• _Instructions to follow_
Drop every picture, then repeat the records exactly.

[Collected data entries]
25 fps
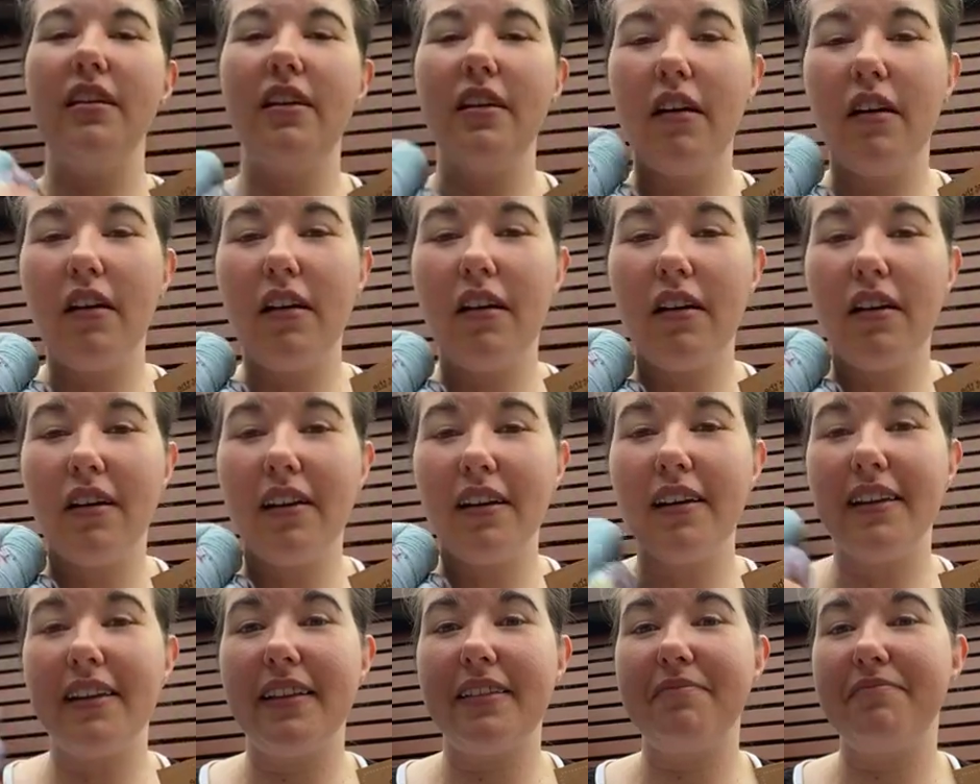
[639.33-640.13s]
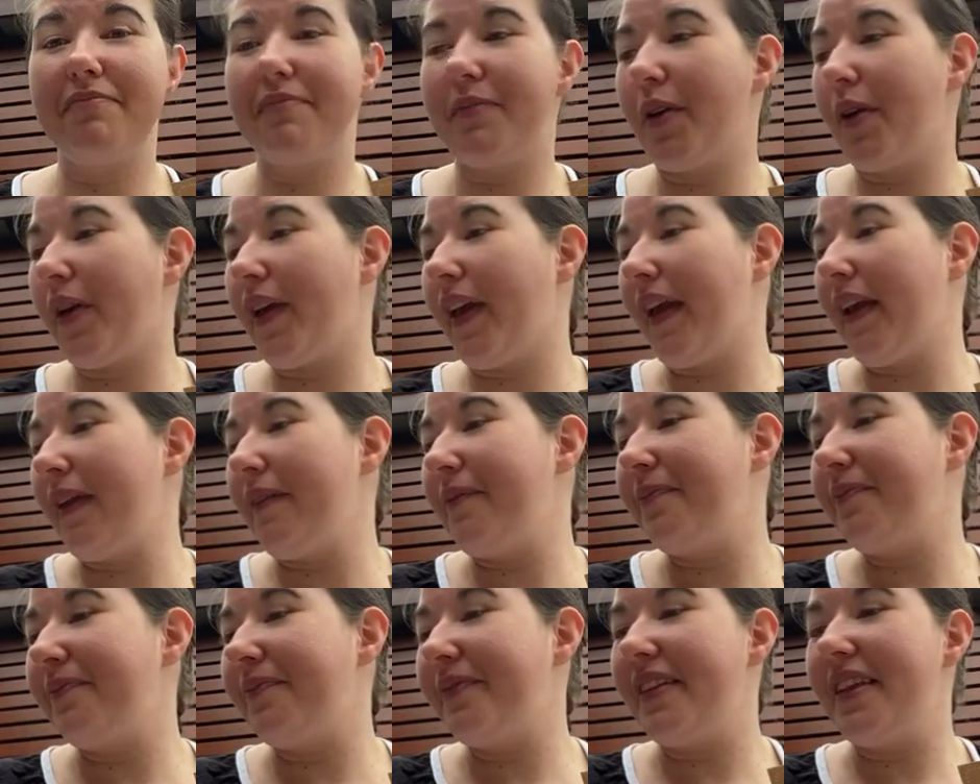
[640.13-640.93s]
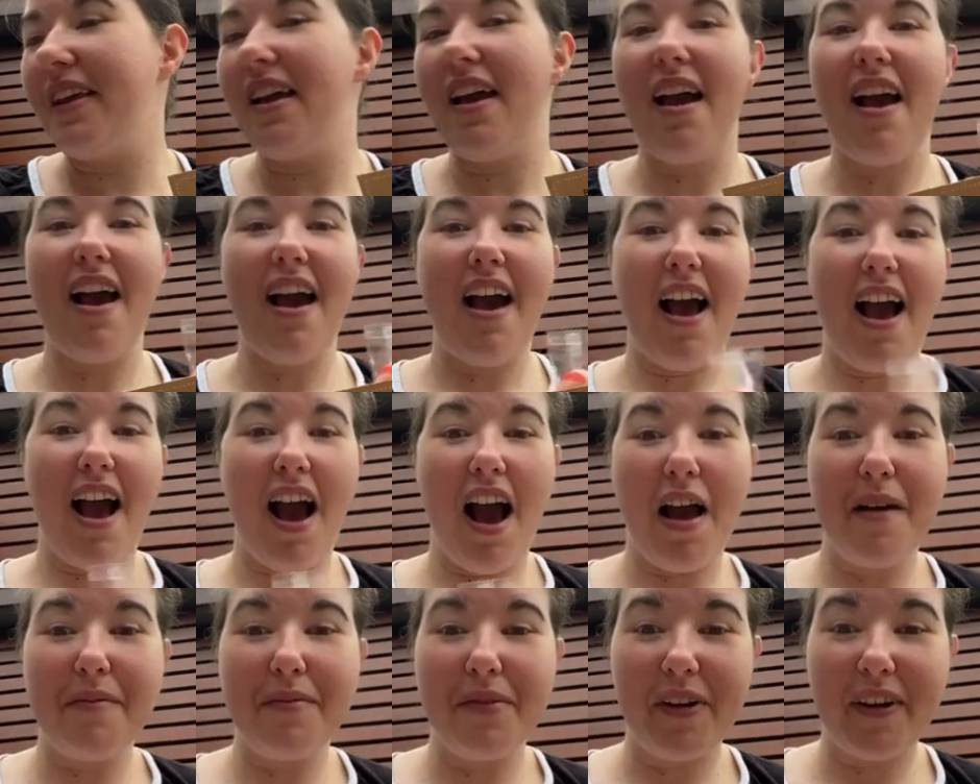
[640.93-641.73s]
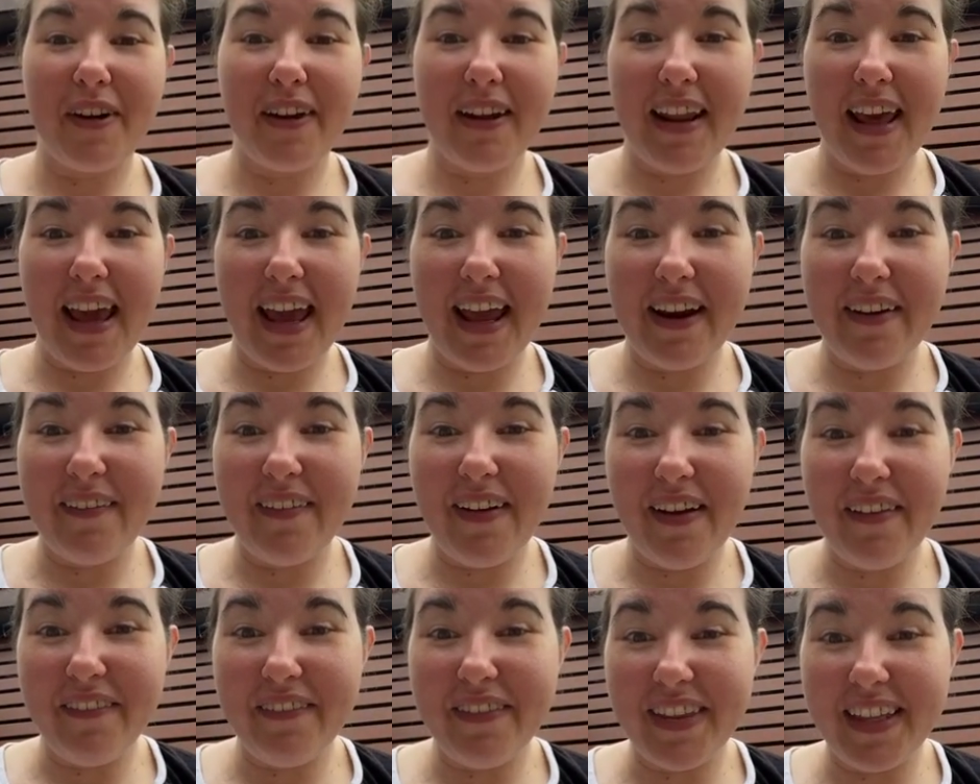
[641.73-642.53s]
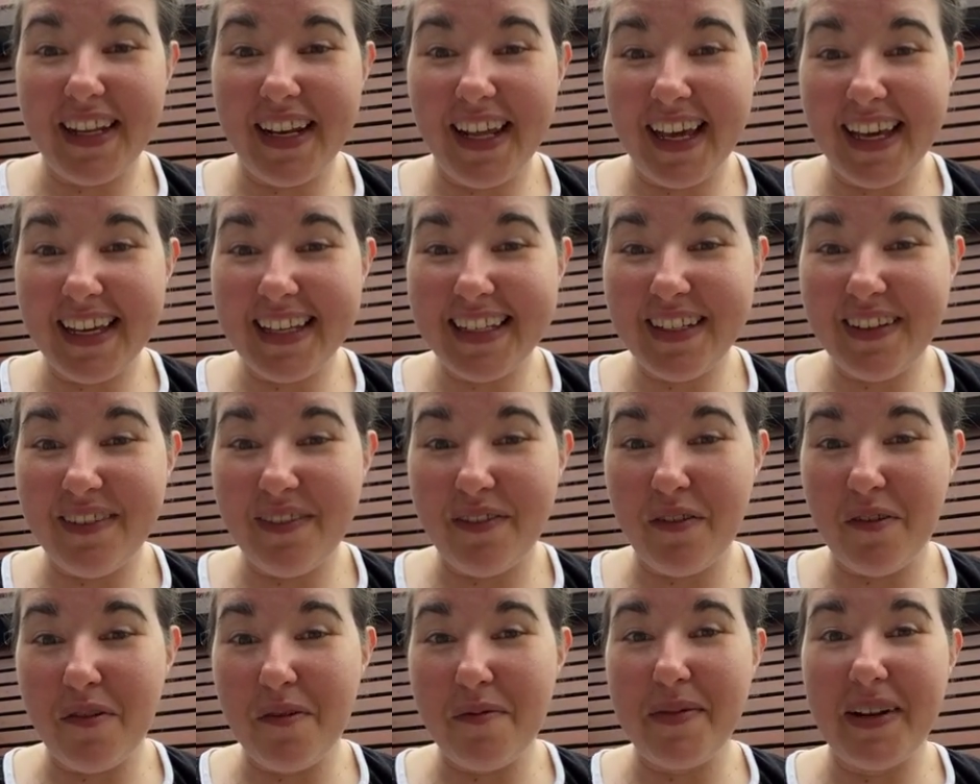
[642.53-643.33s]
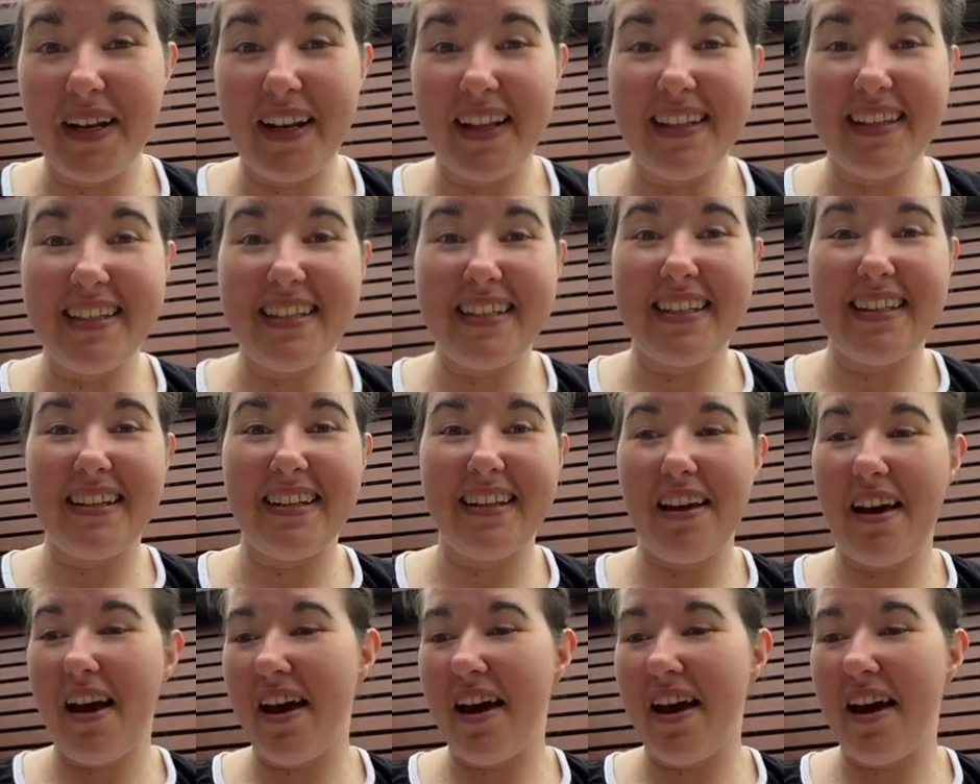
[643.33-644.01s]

Oh, okay. I'm not going to hang around for the next 4 minutes.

• _Reply to the exercise_
25 fps
[639.33-640.13s]
[640.13-640.93s]
[640.93-641.73s]
[641.73-642.53s]
[642.53-643.33s]
[643.33-644.01s]

Oh, okay. I'm not going to hang around for the next 4 minutes.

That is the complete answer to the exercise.